In the present case, [imath]f(X)=\log X[/imath] and [imath]g(x)=\left(1+\tfrac{1}{x}\right)^x[/imath]

Unfortunately [imath]\log X[/imath] is not continuous at X=0, so we have to show that [imath]\lim \limits_{x \to \infty}\left(1+\tfrac{1}{x}\right)^x[/imath] exists and [imath]=k>0[/imath].

[imath]\left(1+\tfrac{1}{x}\right)^x >1[/imath] for all x>0, therefore if the limit exists, [imath]\lim\limits_{x \to \infty} \left(1+\tfrac{1}{x}\right)^x=k≥1>0[/imath]

The only remaining problem is to prove that the limit exists.

It is sufficient to prove that [imath]\left(1+\tfrac{1}{x}\right)^x[/imath] is increasing, and bounded above by [imath]e[/imath] as there is a theorem which says that an increasing function, bounded above, converges to a limit.

[imath]X>1[/imath]

[imath]\ln X+\dfrac{1}{X}-1[/imath] is strictly increasing and therefore [imath]>0[/imath], when [imath]X>1\hspace3ex (\text{the derivative }\tfrac{1}{X}-\tfrac{1}{X^2}>0, X>1 \text{ and }\ln 1+\tfrac{1}{1}-1=0[/imath])

[imath]\therefore \ln(\tfrac{x+1}{x})+\tfrac{x}{x+1}-1 >0[/imath] (decreasing), x>0 (since [imath]X=\tfrac{x+1}{x} >1[/imath], (decreasing), [imath]x>0[/imath])

i.e. [imath]\ln(1+\tfrac{1}{x})-\tfrac{1}{1+x}>0[/imath], (decreasing), [imath]x>0[/imath]

i.e. [imath]\dfrac{\text{d}}{\text{dx}}[x\ln(1+\tfrac{1}{x})]>0[/imath], (decreasing), [imath]x>0[/imath]

[imath]\therefore \ln (1+\tfrac{1}{x})^x[/imath] increasing, [imath]x>0[/imath]

[imath]\therefore (1+\tfrac{1}{x})^x[/imath] increasing, [imath]x>0\hspace3ex[/imath] (since [imath]e^x[/imath] increasing)

Now [imath]e^x-x-1[/imath] is strictly increasing, [imath] x>0\hspace2ex (\text{the derivative }e^x-1>0, \;x>0)[/imath]

[imath]\rightarrow e^x-x-1>0, \;x>0 \hspace2ex (\text{since strictly increasing and } e^0-0-1=0)[/imath]

[imath]e^{1/x}-\tfrac{1}{x}-1>0, \;x>0\\ \therefore e^{1/x}>1+\tfrac{1}{x}, \;x>0[/imath]

[imath](1+\tfrac{1}{x})^x<e,\; x>0[/imath]

As for Latex, you're probably best looking at examples that others have done.
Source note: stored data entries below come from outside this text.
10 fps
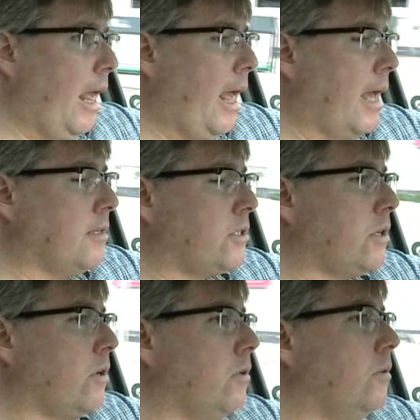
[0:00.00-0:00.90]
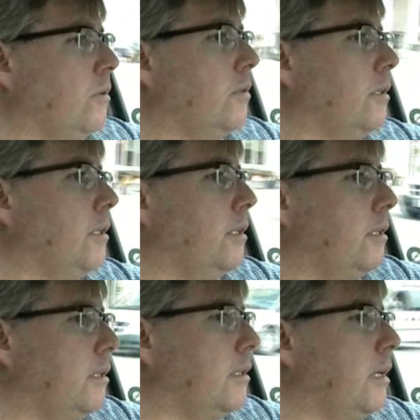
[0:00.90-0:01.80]
And so
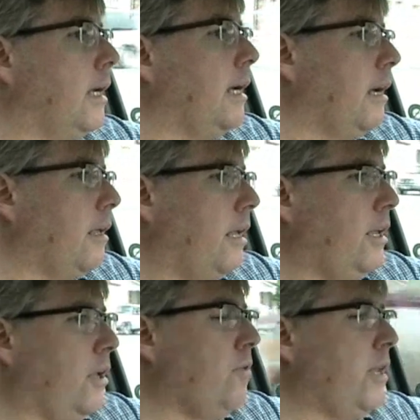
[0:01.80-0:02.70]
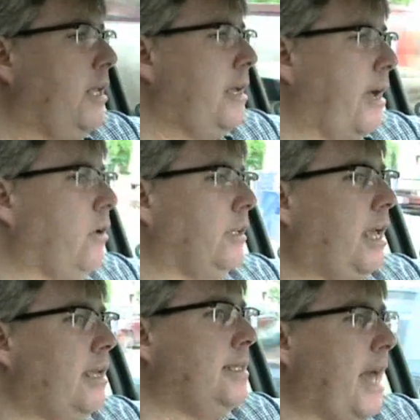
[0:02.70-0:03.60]
he knew that he held
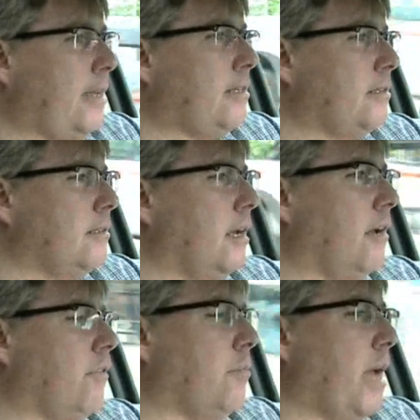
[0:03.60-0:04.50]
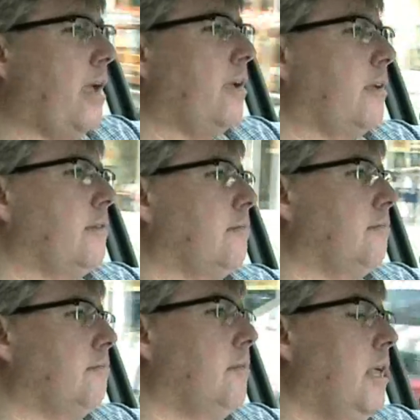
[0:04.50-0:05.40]
a debt of the bank.
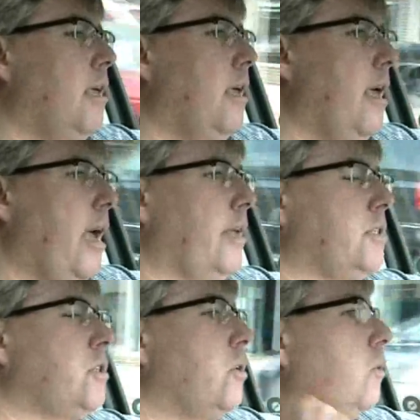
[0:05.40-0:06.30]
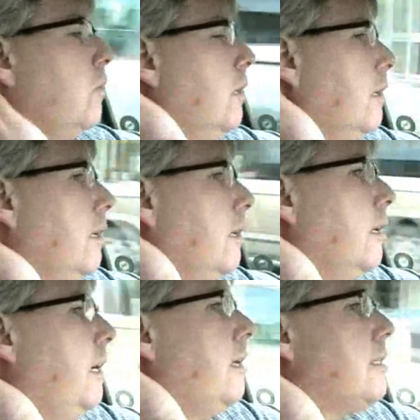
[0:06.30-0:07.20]
And so
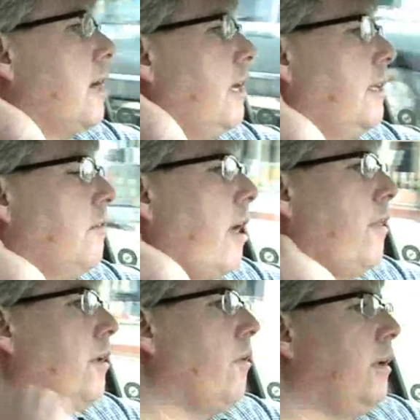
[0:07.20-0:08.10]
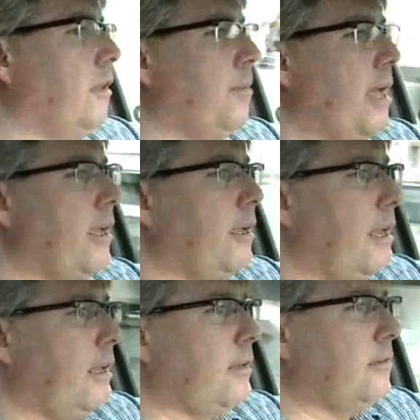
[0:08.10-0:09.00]
he decided that rather than going to the bank and
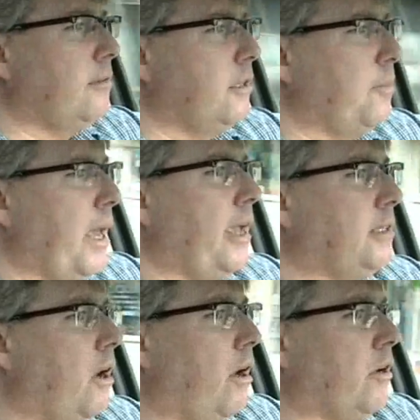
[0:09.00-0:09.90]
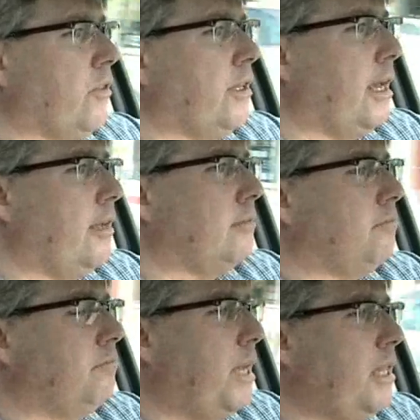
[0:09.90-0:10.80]
getting the bank to honor the debt
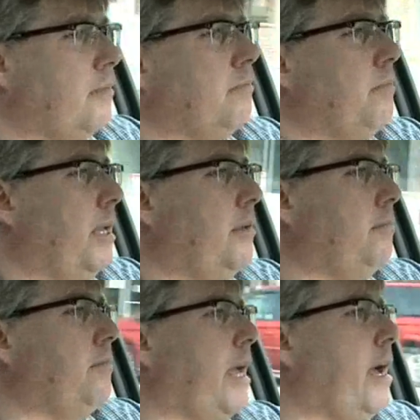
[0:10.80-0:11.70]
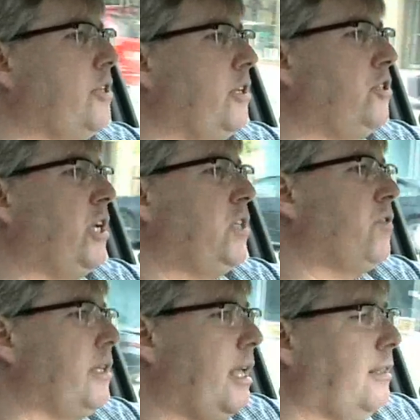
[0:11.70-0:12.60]
and pay cash in exchange
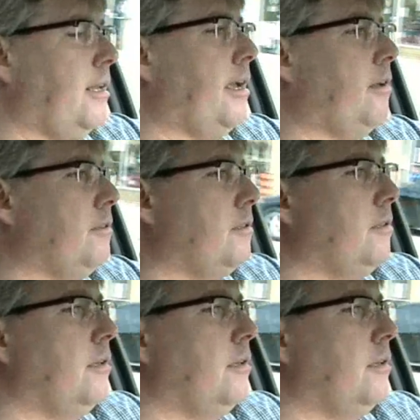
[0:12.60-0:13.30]
for the debt that he held,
You should be able to right-click on a formula and show the Latex. However due to a recent upgrade on this site, this doesn't work at the moment. You can use it on other sites though to see their Latex.

You can see the Latex on this site by hitting the reply button however.

Ken